- [PROBLEM STATEMENT] Print every line below exactly. Skip the pictures.

== Segment start ==

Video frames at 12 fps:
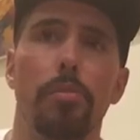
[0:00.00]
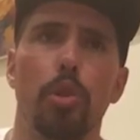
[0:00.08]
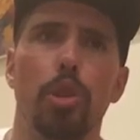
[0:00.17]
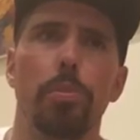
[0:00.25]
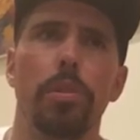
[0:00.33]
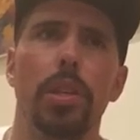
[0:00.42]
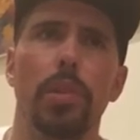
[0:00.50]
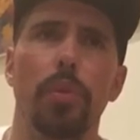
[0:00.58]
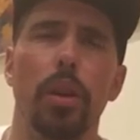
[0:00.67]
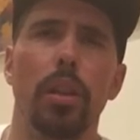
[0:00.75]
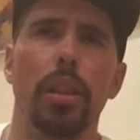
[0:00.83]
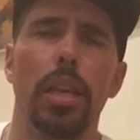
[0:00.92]
more
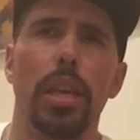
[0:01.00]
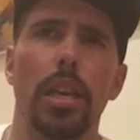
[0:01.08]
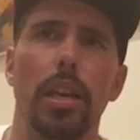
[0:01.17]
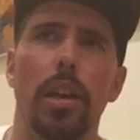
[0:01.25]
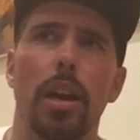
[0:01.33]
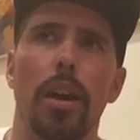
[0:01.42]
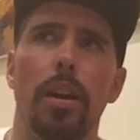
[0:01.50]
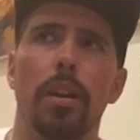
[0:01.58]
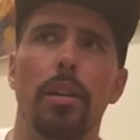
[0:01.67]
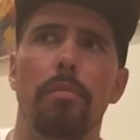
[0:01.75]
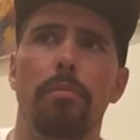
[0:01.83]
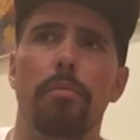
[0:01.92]
specifically
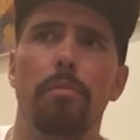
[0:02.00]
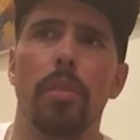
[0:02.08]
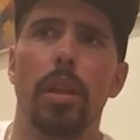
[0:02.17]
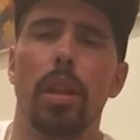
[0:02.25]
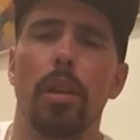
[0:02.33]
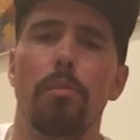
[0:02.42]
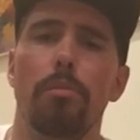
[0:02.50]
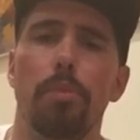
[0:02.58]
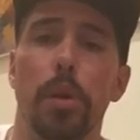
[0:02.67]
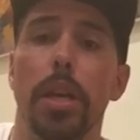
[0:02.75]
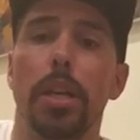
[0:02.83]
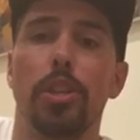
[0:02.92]

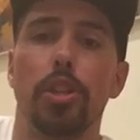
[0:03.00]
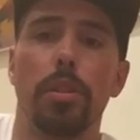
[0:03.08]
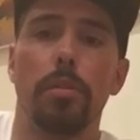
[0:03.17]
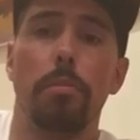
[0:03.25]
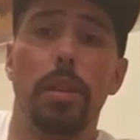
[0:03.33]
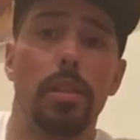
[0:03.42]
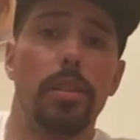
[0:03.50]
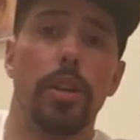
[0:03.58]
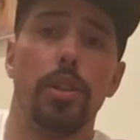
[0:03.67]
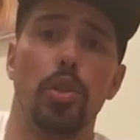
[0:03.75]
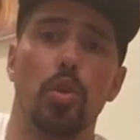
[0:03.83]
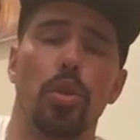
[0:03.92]
British
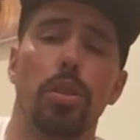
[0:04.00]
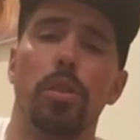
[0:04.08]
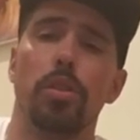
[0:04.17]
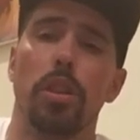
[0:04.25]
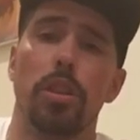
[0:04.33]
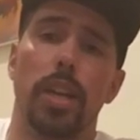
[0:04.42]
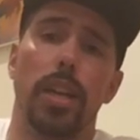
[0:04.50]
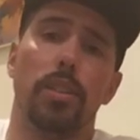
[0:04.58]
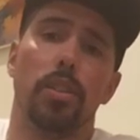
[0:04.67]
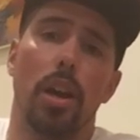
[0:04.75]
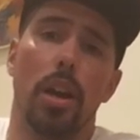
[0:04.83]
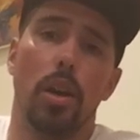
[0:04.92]
military sources such
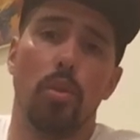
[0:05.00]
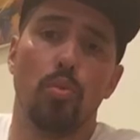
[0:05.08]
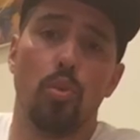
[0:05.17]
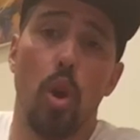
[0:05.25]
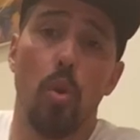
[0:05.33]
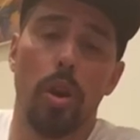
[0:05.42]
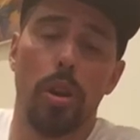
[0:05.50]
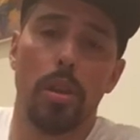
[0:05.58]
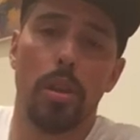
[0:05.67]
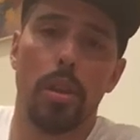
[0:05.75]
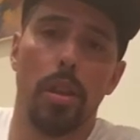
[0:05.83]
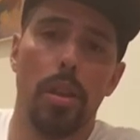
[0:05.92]
as
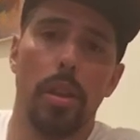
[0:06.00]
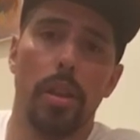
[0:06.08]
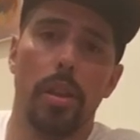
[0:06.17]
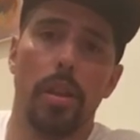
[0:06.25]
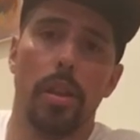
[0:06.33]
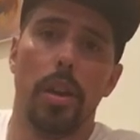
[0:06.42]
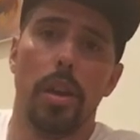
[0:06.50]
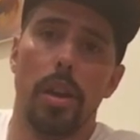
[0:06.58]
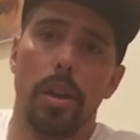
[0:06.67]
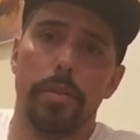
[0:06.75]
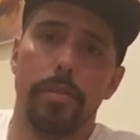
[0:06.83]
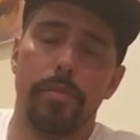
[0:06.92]
Roworth
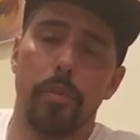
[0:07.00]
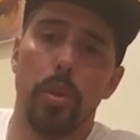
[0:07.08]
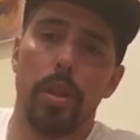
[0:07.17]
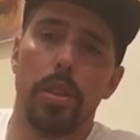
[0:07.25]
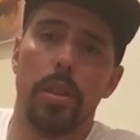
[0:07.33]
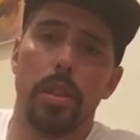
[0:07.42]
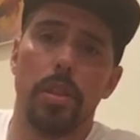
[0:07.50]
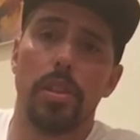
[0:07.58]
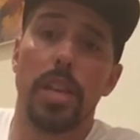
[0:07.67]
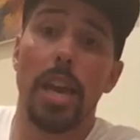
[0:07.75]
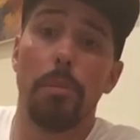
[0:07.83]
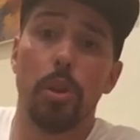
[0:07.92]
with
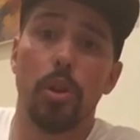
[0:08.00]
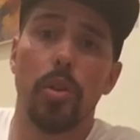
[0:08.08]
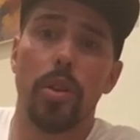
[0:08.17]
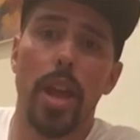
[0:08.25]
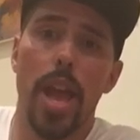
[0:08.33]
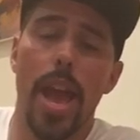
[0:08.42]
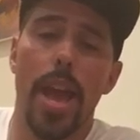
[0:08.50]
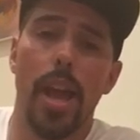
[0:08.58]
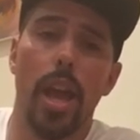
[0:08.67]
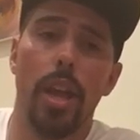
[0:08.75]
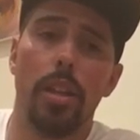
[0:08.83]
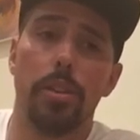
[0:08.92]
saber
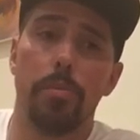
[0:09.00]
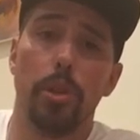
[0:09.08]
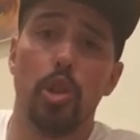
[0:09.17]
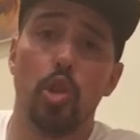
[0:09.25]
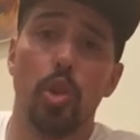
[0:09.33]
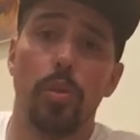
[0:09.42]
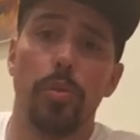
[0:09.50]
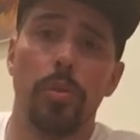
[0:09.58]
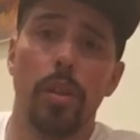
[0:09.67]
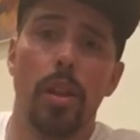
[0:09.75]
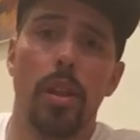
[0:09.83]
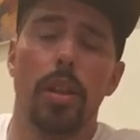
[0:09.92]
and spadroon,
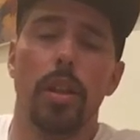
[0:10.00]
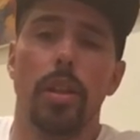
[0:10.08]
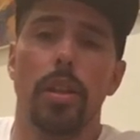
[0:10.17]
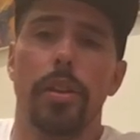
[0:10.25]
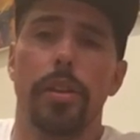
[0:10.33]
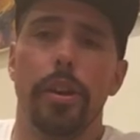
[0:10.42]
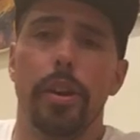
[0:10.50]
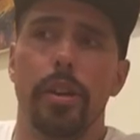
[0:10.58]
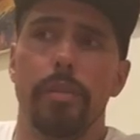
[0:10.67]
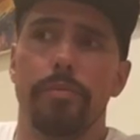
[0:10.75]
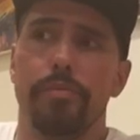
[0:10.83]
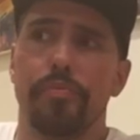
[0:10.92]

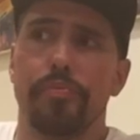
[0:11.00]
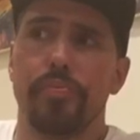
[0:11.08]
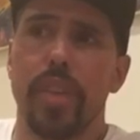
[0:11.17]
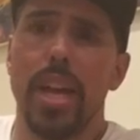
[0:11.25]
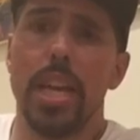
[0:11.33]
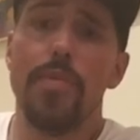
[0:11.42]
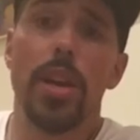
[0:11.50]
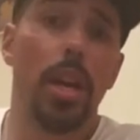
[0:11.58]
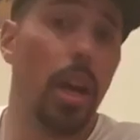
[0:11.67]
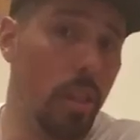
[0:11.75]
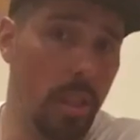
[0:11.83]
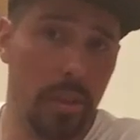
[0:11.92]
and even
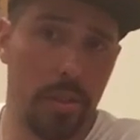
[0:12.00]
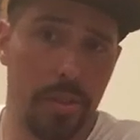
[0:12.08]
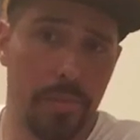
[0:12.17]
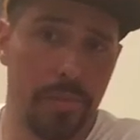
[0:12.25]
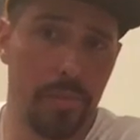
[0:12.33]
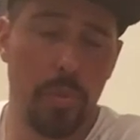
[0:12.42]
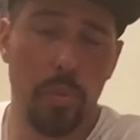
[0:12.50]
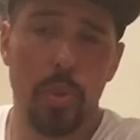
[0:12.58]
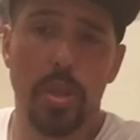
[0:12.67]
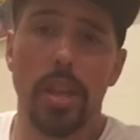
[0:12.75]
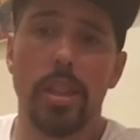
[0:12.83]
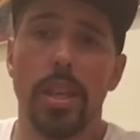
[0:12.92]
cutlass,
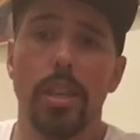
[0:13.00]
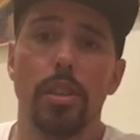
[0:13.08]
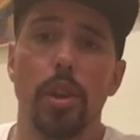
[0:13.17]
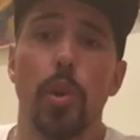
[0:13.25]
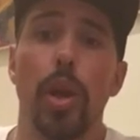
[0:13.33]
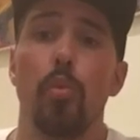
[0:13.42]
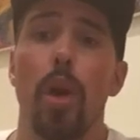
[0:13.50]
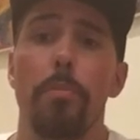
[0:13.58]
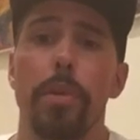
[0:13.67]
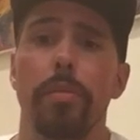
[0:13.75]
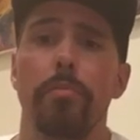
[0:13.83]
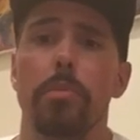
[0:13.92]
which I think is a great
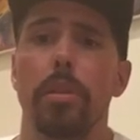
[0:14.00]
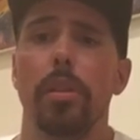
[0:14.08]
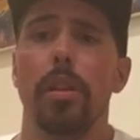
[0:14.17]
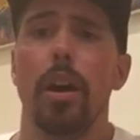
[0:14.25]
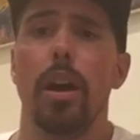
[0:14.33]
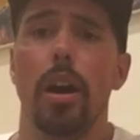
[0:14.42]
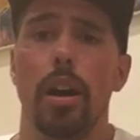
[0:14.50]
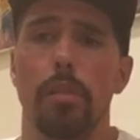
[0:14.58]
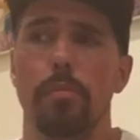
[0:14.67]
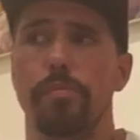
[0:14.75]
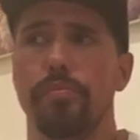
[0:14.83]
weapon. A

== Segment end ==

- [RESULT]
Video frames at 12 fps:
[0:00.00]
[0:00.08]
[0:00.17]
[0:00.25]
[0:00.33]
[0:00.42]
[0:00.50]
[0:00.58]
[0:00.67]
[0:00.75]
[0:00.83]
[0:00.92]
more
[0:01.00]
[0:01.08]
[0:01.17]
[0:01.25]
[0:01.33]
[0:01.42]
[0:01.50]
[0:01.58]
[0:01.67]
[0:01.75]
[0:01.83]
[0:01.92]
specifically
[0:02.00]
[0:02.08]
[0:02.17]
[0:02.25]
[0:02.33]
[0:02.42]
[0:02.50]
[0:02.58]
[0:02.67]
[0:02.75]
[0:02.83]
[0:02.92]

[0:03.00]
[0:03.08]
[0:03.17]
[0:03.25]
[0:03.33]
[0:03.42]
[0:03.50]
[0:03.58]
[0:03.67]
[0:03.75]
[0:03.83]
[0:03.92]
British
[0:04.00]
[0:04.08]
[0:04.17]
[0:04.25]
[0:04.33]
[0:04.42]
[0:04.50]
[0:04.58]
[0:04.67]
[0:04.75]
[0:04.83]
[0:04.92]
military sources such
[0:05.00]
[0:05.08]
[0:05.17]
[0:05.25]
[0:05.33]
[0:05.42]
[0:05.50]
[0:05.58]
[0:05.67]
[0:05.75]
[0:05.83]
[0:05.92]
as
[0:06.00]
[0:06.08]
[0:06.17]
[0:06.25]
[0:06.33]
[0:06.42]
[0:06.50]
[0:06.58]
[0:06.67]
[0:06.75]
[0:06.83]
[0:06.92]
Roworth
[0:07.00]
[0:07.08]
[0:07.17]
[0:07.25]
[0:07.33]
[0:07.42]
[0:07.50]
[0:07.58]
[0:07.67]
[0:07.75]
[0:07.83]
[0:07.92]
with
[0:08.00]
[0:08.08]
[0:08.17]
[0:08.25]
[0:08.33]
[0:08.42]
[0:08.50]
[0:08.58]
[0:08.67]
[0:08.75]
[0:08.83]
[0:08.92]
saber
[0:09.00]
[0:09.08]
[0:09.17]
[0:09.25]
[0:09.33]
[0:09.42]
[0:09.50]
[0:09.58]
[0:09.67]
[0:09.75]
[0:09.83]
[0:09.92]
and spadroon,
[0:10.00]
[0:10.08]
[0:10.17]
[0:10.25]
[0:10.33]
[0:10.42]
[0:10.50]
[0:10.58]
[0:10.67]
[0:10.75]
[0:10.83]
[0:10.92]

[0:11.00]
[0:11.08]
[0:11.17]
[0:11.25]
[0:11.33]
[0:11.42]
[0:11.50]
[0:11.58]
[0:11.67]
[0:11.75]
[0:11.83]
[0:11.92]
and even
[0:12.00]
[0:12.08]
[0:12.17]
[0:12.25]
[0:12.33]
[0:12.42]
[0:12.50]
[0:12.58]
[0:12.67]
[0:12.75]
[0:12.83]
[0:12.92]
cutlass,
[0:13.00]
[0:13.08]
[0:13.17]
[0:13.25]
[0:13.33]
[0:13.42]
[0:13.50]
[0:13.58]
[0:13.67]
[0:13.75]
[0:13.83]
[0:13.92]
which I think is a great
[0:14.00]
[0:14.08]
[0:14.17]
[0:14.25]
[0:14.33]
[0:14.42]
[0:14.50]
[0:14.58]
[0:14.67]
[0:14.75]
[0:14.83]
weapon. A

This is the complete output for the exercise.